(Dataset entries)
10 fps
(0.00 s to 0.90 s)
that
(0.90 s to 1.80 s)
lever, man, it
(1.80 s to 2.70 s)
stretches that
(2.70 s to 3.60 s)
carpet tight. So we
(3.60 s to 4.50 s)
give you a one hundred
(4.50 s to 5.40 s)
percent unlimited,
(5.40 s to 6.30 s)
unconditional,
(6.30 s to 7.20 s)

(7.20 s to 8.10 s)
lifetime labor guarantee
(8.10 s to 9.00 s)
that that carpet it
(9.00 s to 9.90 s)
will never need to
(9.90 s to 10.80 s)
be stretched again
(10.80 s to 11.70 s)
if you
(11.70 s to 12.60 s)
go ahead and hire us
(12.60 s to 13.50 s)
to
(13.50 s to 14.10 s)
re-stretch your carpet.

- _WHAT TO DO_: Reproduce the entries above in full by retyping them exactly.

- _RESPONSE TO THE TASK_:
10 fps
(0.00 s to 0.90 s)
that
(0.90 s to 1.80 s)
lever, man, it
(1.80 s to 2.70 s)
stretches that
(2.70 s to 3.60 s)
carpet tight. So we
(3.60 s to 4.50 s)
give you a one hundred
(4.50 s to 5.40 s)
percent unlimited,
(5.40 s to 6.30 s)
unconditional,
(6.30 s to 7.20 s)

(7.20 s to 8.10 s)
lifetime labor guarantee
(8.10 s to 9.00 s)
that that carpet it
(9.00 s to 9.90 s)
will never need to
(9.90 s to 10.80 s)
be stretched again
(10.80 s to 11.70 s)
if you
(11.70 s to 12.60 s)
go ahead and hire us
(12.60 s to 13.50 s)
to
(13.50 s to 14.10 s)
re-stretch your carpet.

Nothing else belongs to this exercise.